Provided data:
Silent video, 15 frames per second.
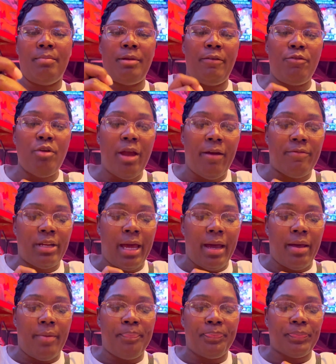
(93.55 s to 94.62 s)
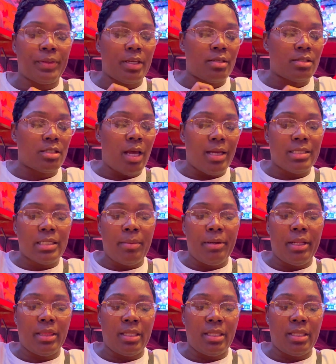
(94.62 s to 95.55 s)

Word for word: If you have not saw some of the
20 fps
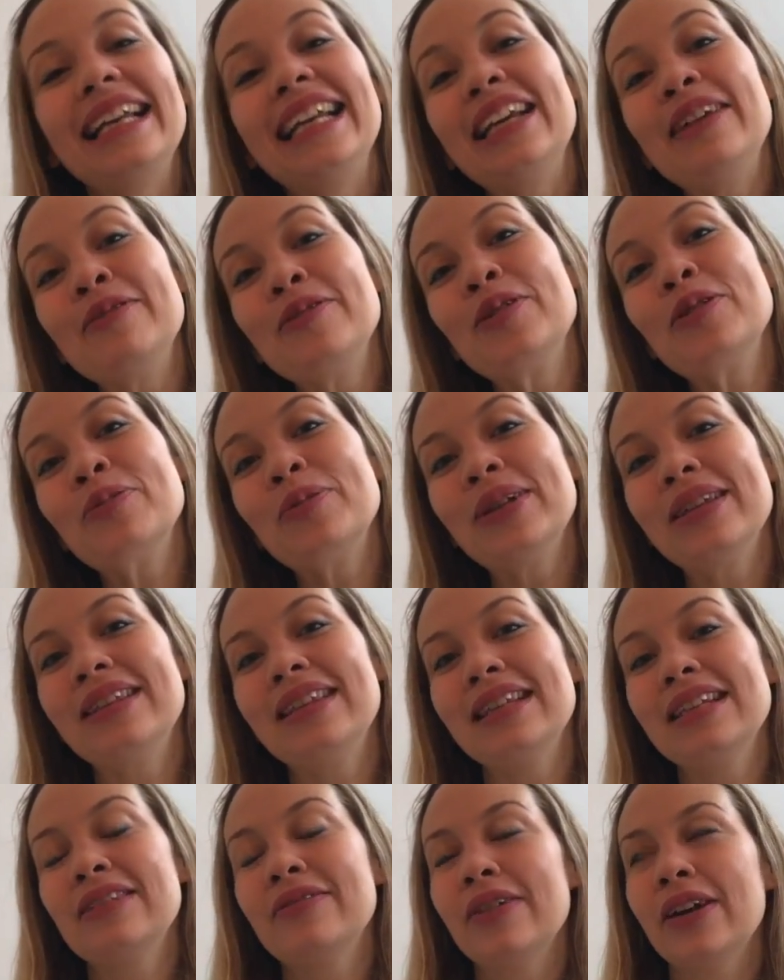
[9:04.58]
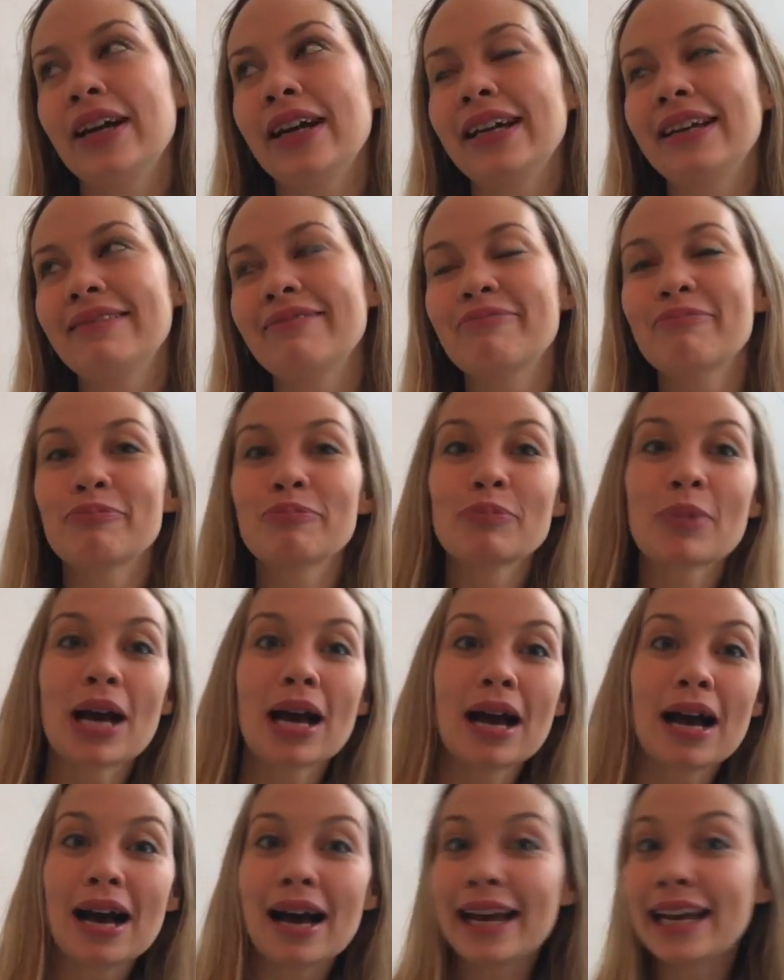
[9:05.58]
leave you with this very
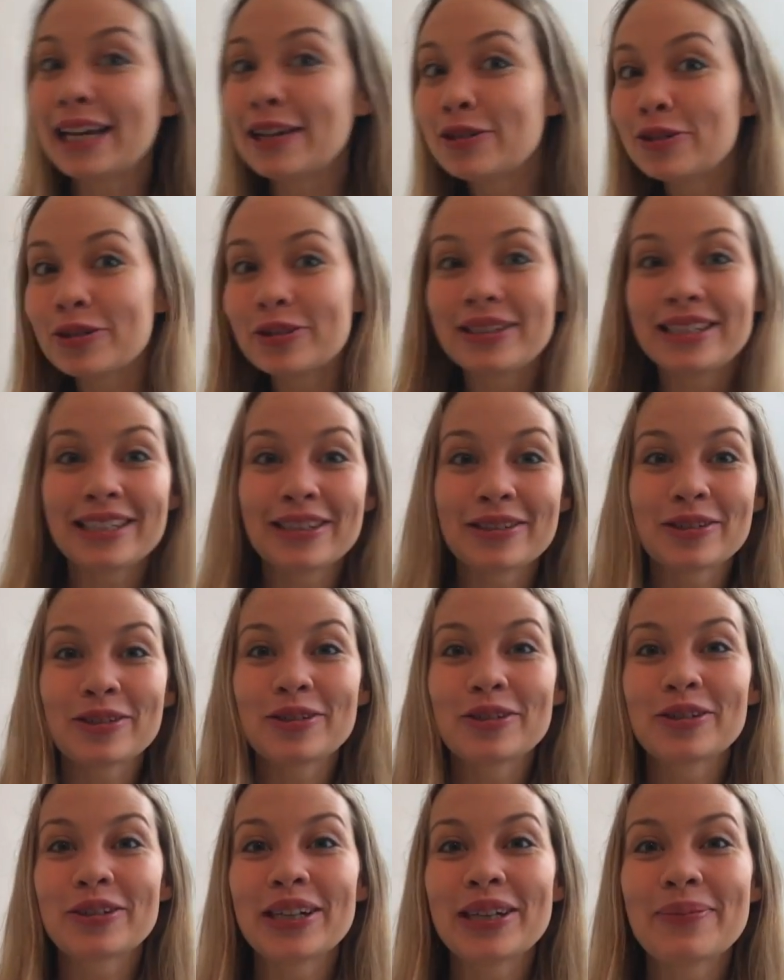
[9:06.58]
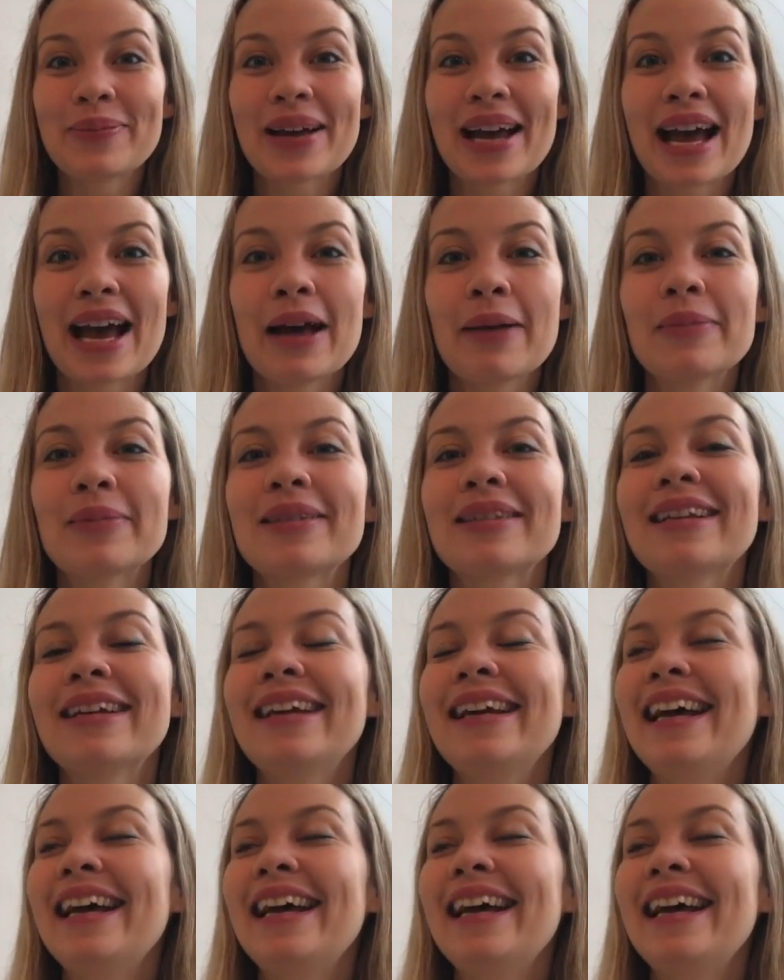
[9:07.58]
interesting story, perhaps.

Task goal: Please give every line above again word for word, apart from the pictures.

Expected output:
Silent video, 15 frames per second.
(93.55 s to 94.62 s)
(94.62 s to 95.55 s)

Word for word: If you have not saw some of the
20 fps
[9:04.58]
[9:05.58]
leave you with this very
[9:06.58]
[9:07.58]
interesting story, perhaps.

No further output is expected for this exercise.